- What you have to do:
The data that follows must be transcribed in full and exactly, minus the pictures.

(Records from a collection)
▼▼▼
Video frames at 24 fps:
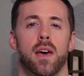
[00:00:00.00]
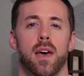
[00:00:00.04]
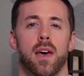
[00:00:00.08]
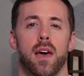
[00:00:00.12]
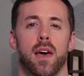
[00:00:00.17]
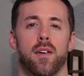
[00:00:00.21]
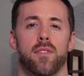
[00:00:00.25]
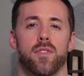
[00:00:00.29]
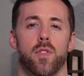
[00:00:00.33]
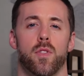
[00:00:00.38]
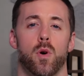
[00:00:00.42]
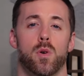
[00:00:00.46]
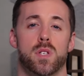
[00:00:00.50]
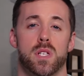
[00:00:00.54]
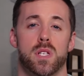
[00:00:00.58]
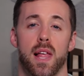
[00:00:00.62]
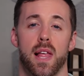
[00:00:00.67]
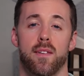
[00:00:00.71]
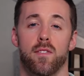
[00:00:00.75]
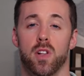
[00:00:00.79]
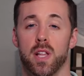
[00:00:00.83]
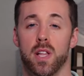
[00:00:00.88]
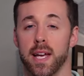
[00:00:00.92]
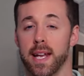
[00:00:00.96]
If those
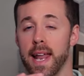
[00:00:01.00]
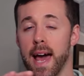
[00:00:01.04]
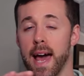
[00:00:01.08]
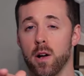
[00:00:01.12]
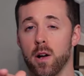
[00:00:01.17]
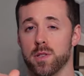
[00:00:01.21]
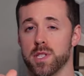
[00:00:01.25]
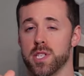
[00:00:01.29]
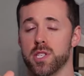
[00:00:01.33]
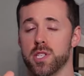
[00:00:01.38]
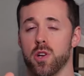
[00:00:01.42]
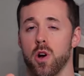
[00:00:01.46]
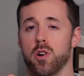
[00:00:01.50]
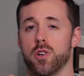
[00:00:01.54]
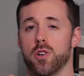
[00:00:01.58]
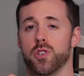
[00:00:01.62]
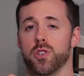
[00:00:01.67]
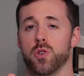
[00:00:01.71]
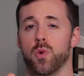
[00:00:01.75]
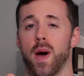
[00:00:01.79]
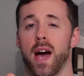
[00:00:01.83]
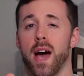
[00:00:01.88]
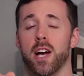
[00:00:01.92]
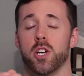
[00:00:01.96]
leveling outs start
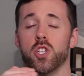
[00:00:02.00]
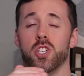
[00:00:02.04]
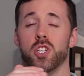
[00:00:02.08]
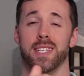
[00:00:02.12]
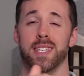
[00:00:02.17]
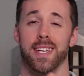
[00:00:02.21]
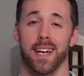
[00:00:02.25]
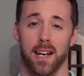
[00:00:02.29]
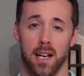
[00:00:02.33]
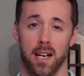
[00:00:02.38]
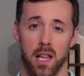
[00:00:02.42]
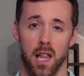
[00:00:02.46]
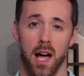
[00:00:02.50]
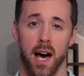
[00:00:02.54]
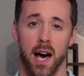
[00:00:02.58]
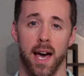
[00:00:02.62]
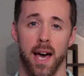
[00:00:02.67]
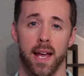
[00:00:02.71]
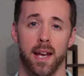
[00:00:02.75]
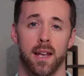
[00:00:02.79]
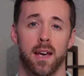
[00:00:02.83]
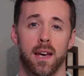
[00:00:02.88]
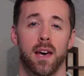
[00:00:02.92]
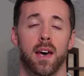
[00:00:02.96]
to actually
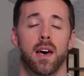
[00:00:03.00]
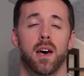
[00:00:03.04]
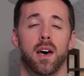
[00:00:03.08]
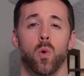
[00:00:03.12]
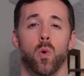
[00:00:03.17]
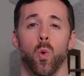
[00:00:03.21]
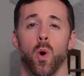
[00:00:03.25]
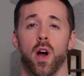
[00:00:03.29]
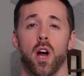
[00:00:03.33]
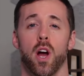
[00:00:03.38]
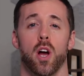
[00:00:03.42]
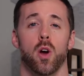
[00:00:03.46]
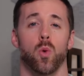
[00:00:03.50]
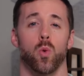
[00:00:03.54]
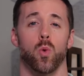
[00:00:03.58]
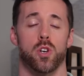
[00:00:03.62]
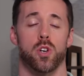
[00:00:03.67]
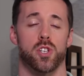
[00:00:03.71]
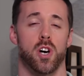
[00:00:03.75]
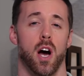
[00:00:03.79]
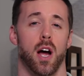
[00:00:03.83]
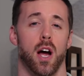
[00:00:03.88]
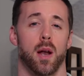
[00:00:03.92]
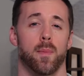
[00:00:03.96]
decline, where we're
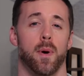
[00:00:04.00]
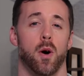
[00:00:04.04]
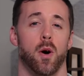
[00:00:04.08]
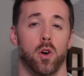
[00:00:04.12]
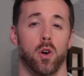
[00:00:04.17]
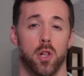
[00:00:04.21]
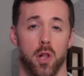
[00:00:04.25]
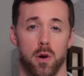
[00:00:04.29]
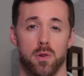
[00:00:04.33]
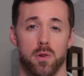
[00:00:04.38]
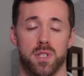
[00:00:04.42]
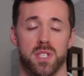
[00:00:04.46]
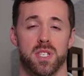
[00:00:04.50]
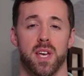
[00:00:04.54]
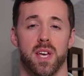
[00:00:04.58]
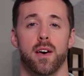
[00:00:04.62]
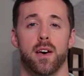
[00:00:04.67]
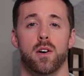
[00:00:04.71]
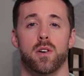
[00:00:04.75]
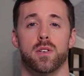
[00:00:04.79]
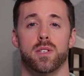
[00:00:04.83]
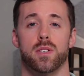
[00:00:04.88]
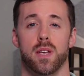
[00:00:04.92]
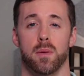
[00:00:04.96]
talking about closed
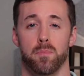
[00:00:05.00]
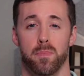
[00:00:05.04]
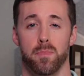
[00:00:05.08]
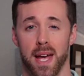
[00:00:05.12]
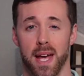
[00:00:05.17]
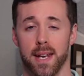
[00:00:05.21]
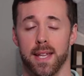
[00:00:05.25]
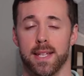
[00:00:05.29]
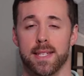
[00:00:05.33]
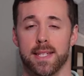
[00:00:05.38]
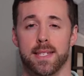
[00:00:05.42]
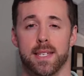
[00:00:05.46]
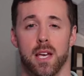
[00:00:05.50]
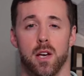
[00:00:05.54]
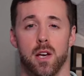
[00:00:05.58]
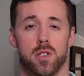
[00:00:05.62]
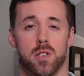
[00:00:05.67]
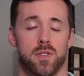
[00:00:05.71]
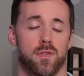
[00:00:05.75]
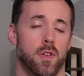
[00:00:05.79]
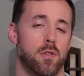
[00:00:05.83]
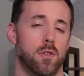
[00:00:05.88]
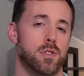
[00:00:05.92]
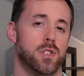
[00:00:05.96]
sales and pending
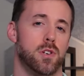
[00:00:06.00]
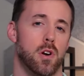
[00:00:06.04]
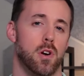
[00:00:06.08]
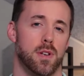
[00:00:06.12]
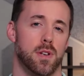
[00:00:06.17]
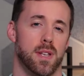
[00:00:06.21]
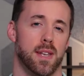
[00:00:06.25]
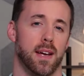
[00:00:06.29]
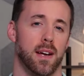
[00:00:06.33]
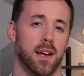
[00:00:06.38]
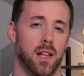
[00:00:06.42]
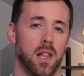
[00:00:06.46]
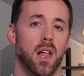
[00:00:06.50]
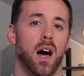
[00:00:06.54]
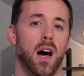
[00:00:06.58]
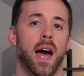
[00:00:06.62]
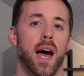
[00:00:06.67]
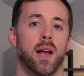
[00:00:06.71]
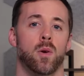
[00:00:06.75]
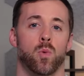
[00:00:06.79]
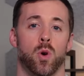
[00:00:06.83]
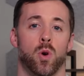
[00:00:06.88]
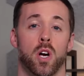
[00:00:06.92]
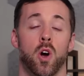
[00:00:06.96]
sales, if those start to
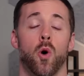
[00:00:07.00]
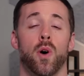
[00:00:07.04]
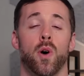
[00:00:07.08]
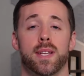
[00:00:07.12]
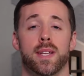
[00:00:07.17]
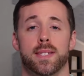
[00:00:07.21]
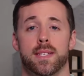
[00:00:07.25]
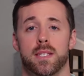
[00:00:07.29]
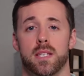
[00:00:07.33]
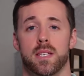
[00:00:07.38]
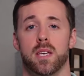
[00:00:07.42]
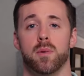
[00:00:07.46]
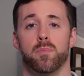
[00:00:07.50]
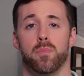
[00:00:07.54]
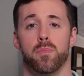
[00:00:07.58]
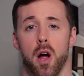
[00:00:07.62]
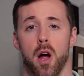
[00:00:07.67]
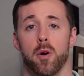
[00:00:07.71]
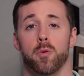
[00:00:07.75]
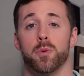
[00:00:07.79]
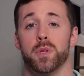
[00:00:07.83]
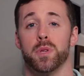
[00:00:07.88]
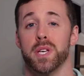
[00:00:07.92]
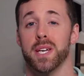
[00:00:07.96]
decline, we're going to see
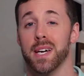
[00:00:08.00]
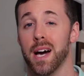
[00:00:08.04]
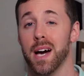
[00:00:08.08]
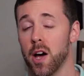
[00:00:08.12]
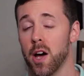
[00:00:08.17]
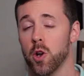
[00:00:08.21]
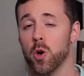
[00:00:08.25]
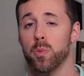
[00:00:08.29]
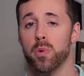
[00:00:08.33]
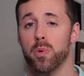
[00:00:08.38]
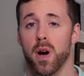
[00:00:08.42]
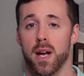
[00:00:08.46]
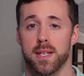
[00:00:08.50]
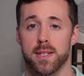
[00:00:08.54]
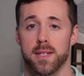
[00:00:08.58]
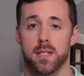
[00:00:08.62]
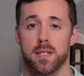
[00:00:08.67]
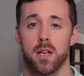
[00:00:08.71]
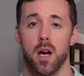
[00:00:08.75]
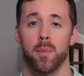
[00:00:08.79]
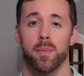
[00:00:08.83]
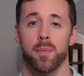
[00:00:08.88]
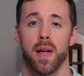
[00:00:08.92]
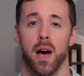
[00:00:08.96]
probably condo prices
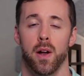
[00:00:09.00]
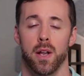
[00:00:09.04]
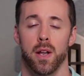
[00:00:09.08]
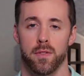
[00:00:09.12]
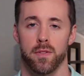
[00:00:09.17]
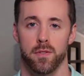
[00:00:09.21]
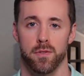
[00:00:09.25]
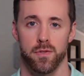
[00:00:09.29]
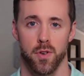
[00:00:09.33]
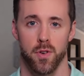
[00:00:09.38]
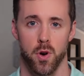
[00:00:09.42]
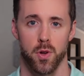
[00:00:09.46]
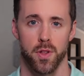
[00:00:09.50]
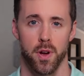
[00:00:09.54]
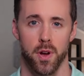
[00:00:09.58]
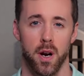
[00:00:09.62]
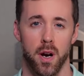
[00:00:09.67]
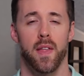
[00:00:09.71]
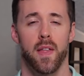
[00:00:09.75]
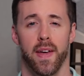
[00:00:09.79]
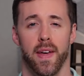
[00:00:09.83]
come down even further.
▲▲▲
- Written solution:
Video frames at 24 fps:
[00:00:00.00]
[00:00:00.04]
[00:00:00.08]
[00:00:00.12]
[00:00:00.17]
[00:00:00.21]
[00:00:00.25]
[00:00:00.29]
[00:00:00.33]
[00:00:00.38]
[00:00:00.42]
[00:00:00.46]
[00:00:00.50]
[00:00:00.54]
[00:00:00.58]
[00:00:00.62]
[00:00:00.67]
[00:00:00.71]
[00:00:00.75]
[00:00:00.79]
[00:00:00.83]
[00:00:00.88]
[00:00:00.92]
[00:00:00.96]
If those
[00:00:01.00]
[00:00:01.04]
[00:00:01.08]
[00:00:01.12]
[00:00:01.17]
[00:00:01.21]
[00:00:01.25]
[00:00:01.29]
[00:00:01.33]
[00:00:01.38]
[00:00:01.42]
[00:00:01.46]
[00:00:01.50]
[00:00:01.54]
[00:00:01.58]
[00:00:01.62]
[00:00:01.67]
[00:00:01.71]
[00:00:01.75]
[00:00:01.79]
[00:00:01.83]
[00:00:01.88]
[00:00:01.92]
[00:00:01.96]
leveling outs start
[00:00:02.00]
[00:00:02.04]
[00:00:02.08]
[00:00:02.12]
[00:00:02.17]
[00:00:02.21]
[00:00:02.25]
[00:00:02.29]
[00:00:02.33]
[00:00:02.38]
[00:00:02.42]
[00:00:02.46]
[00:00:02.50]
[00:00:02.54]
[00:00:02.58]
[00:00:02.62]
[00:00:02.67]
[00:00:02.71]
[00:00:02.75]
[00:00:02.79]
[00:00:02.83]
[00:00:02.88]
[00:00:02.92]
[00:00:02.96]
to actually
[00:00:03.00]
[00:00:03.04]
[00:00:03.08]
[00:00:03.12]
[00:00:03.17]
[00:00:03.21]
[00:00:03.25]
[00:00:03.29]
[00:00:03.33]
[00:00:03.38]
[00:00:03.42]
[00:00:03.46]
[00:00:03.50]
[00:00:03.54]
[00:00:03.58]
[00:00:03.62]
[00:00:03.67]
[00:00:03.71]
[00:00:03.75]
[00:00:03.79]
[00:00:03.83]
[00:00:03.88]
[00:00:03.92]
[00:00:03.96]
decline, where we're
[00:00:04.00]
[00:00:04.04]
[00:00:04.08]
[00:00:04.12]
[00:00:04.17]
[00:00:04.21]
[00:00:04.25]
[00:00:04.29]
[00:00:04.33]
[00:00:04.38]
[00:00:04.42]
[00:00:04.46]
[00:00:04.50]
[00:00:04.54]
[00:00:04.58]
[00:00:04.62]
[00:00:04.67]
[00:00:04.71]
[00:00:04.75]
[00:00:04.79]
[00:00:04.83]
[00:00:04.88]
[00:00:04.92]
[00:00:04.96]
talking about closed
[00:00:05.00]
[00:00:05.04]
[00:00:05.08]
[00:00:05.12]
[00:00:05.17]
[00:00:05.21]
[00:00:05.25]
[00:00:05.29]
[00:00:05.33]
[00:00:05.38]
[00:00:05.42]
[00:00:05.46]
[00:00:05.50]
[00:00:05.54]
[00:00:05.58]
[00:00:05.62]
[00:00:05.67]
[00:00:05.71]
[00:00:05.75]
[00:00:05.79]
[00:00:05.83]
[00:00:05.88]
[00:00:05.92]
[00:00:05.96]
sales and pending
[00:00:06.00]
[00:00:06.04]
[00:00:06.08]
[00:00:06.12]
[00:00:06.17]
[00:00:06.21]
[00:00:06.25]
[00:00:06.29]
[00:00:06.33]
[00:00:06.38]
[00:00:06.42]
[00:00:06.46]
[00:00:06.50]
[00:00:06.54]
[00:00:06.58]
[00:00:06.62]
[00:00:06.67]
[00:00:06.71]
[00:00:06.75]
[00:00:06.79]
[00:00:06.83]
[00:00:06.88]
[00:00:06.92]
[00:00:06.96]
sales, if those start to
[00:00:07.00]
[00:00:07.04]
[00:00:07.08]
[00:00:07.12]
[00:00:07.17]
[00:00:07.21]
[00:00:07.25]
[00:00:07.29]
[00:00:07.33]
[00:00:07.38]
[00:00:07.42]
[00:00:07.46]
[00:00:07.50]
[00:00:07.54]
[00:00:07.58]
[00:00:07.62]
[00:00:07.67]
[00:00:07.71]
[00:00:07.75]
[00:00:07.79]
[00:00:07.83]
[00:00:07.88]
[00:00:07.92]
[00:00:07.96]
decline, we're going to see
[00:00:08.00]
[00:00:08.04]
[00:00:08.08]
[00:00:08.12]
[00:00:08.17]
[00:00:08.21]
[00:00:08.25]
[00:00:08.29]
[00:00:08.33]
[00:00:08.38]
[00:00:08.42]
[00:00:08.46]
[00:00:08.50]
[00:00:08.54]
[00:00:08.58]
[00:00:08.62]
[00:00:08.67]
[00:00:08.71]
[00:00:08.75]
[00:00:08.79]
[00:00:08.83]
[00:00:08.88]
[00:00:08.92]
[00:00:08.96]
probably condo prices
[00:00:09.00]
[00:00:09.04]
[00:00:09.08]
[00:00:09.12]
[00:00:09.17]
[00:00:09.21]
[00:00:09.25]
[00:00:09.29]
[00:00:09.33]
[00:00:09.38]
[00:00:09.42]
[00:00:09.46]
[00:00:09.50]
[00:00:09.54]
[00:00:09.58]
[00:00:09.62]
[00:00:09.67]
[00:00:09.71]
[00:00:09.75]
[00:00:09.79]
[00:00:09.83]
come down even further.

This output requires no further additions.